### EXCERPTED RECORDS
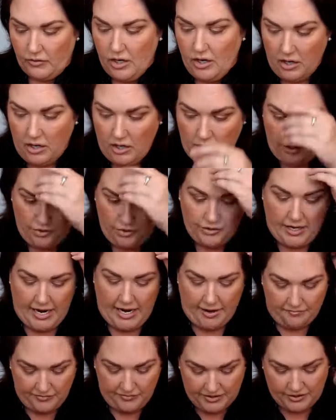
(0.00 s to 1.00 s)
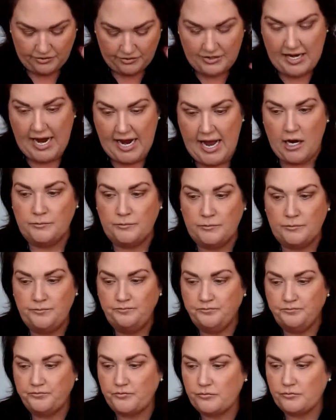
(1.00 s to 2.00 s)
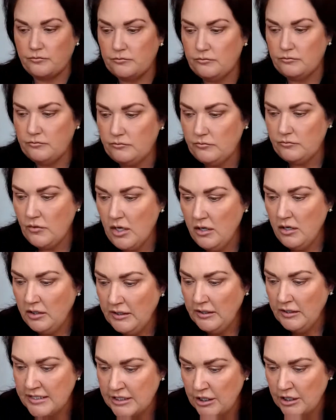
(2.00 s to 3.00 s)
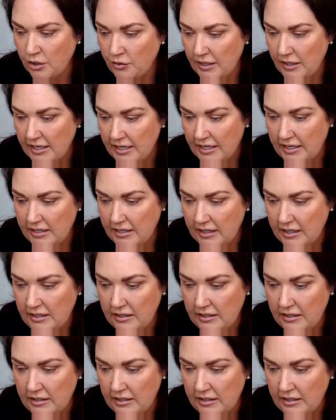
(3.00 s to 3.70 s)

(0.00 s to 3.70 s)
Okay. So now let's go in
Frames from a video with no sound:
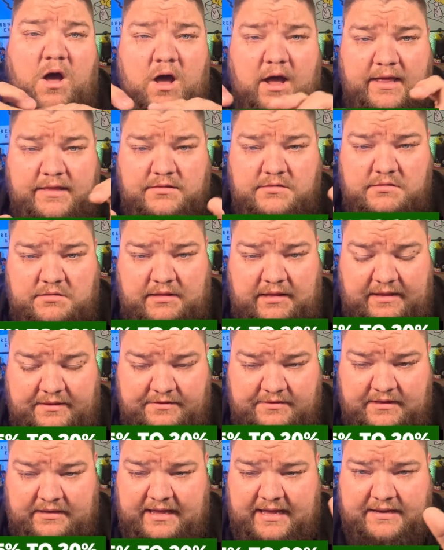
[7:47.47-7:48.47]
on the,
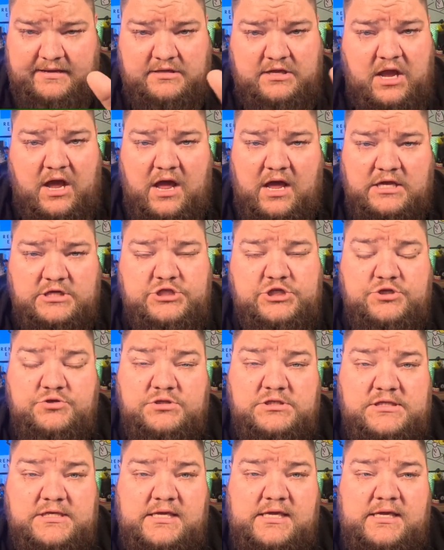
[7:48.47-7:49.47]
the like cost you
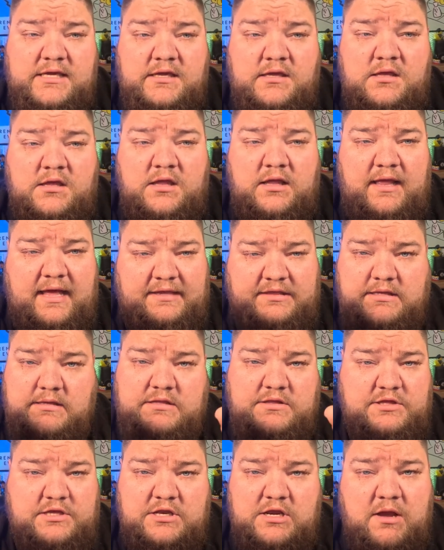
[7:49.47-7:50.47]
see like
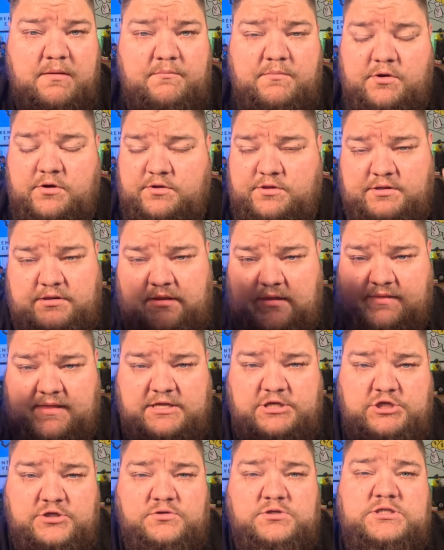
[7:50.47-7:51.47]
the, the number
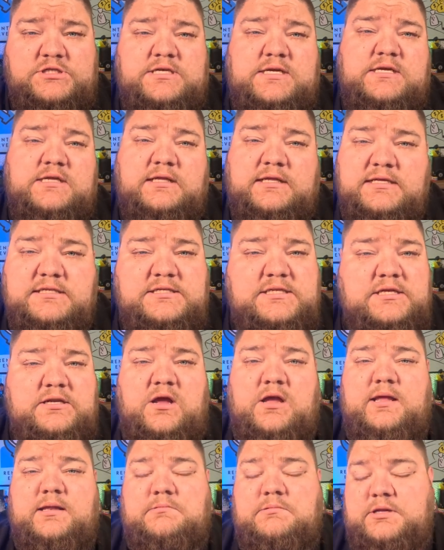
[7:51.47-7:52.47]
that you see listed
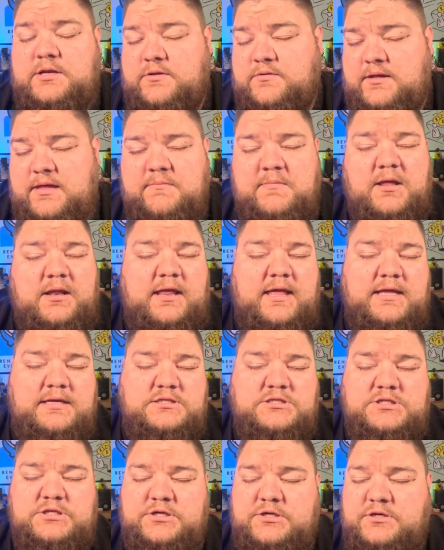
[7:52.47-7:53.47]
on you know MLS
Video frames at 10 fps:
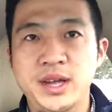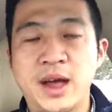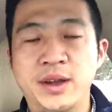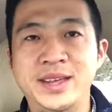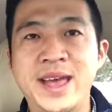I
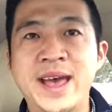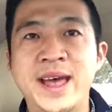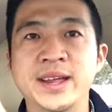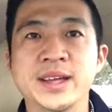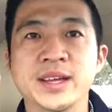only
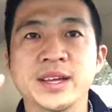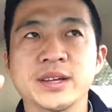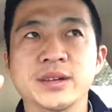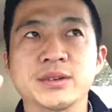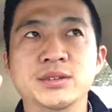had
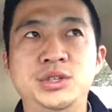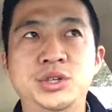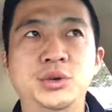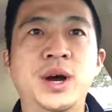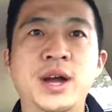
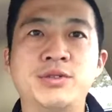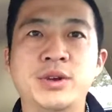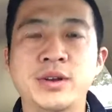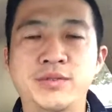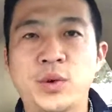
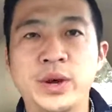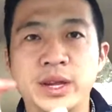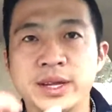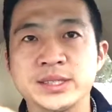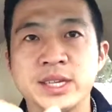240
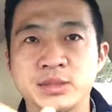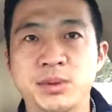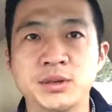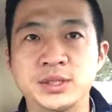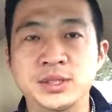listings
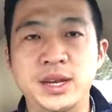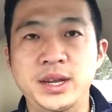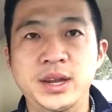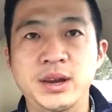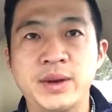posted,
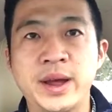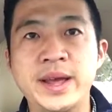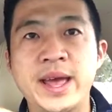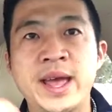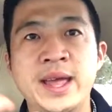
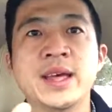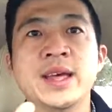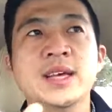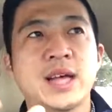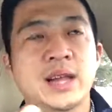right? And
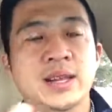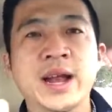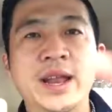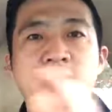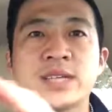a
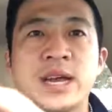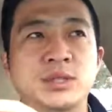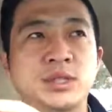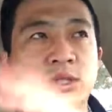lot of those items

### TASK STATEMENT
All records above are to be repeated exactly, with the images left out.

### RESPONSE TO THIS TASK
(0.00 s to 1.00 s)
(1.00 s to 2.00 s)
(2.00 s to 3.00 s)
(3.00 s to 3.70 s)

(0.00 s to 3.70 s)
Okay. So now let's go in
Frames from a video with no sound:
[7:47.47-7:48.47]
on the,
[7:48.47-7:49.47]
the like cost you
[7:49.47-7:50.47]
see like
[7:50.47-7:51.47]
the, the number
[7:51.47-7:52.47]
that you see listed
[7:52.47-7:53.47]
on you know MLS
Video frames at 10 fps:
I
only
had
240
listings
posted,
right? And
a
lot of those items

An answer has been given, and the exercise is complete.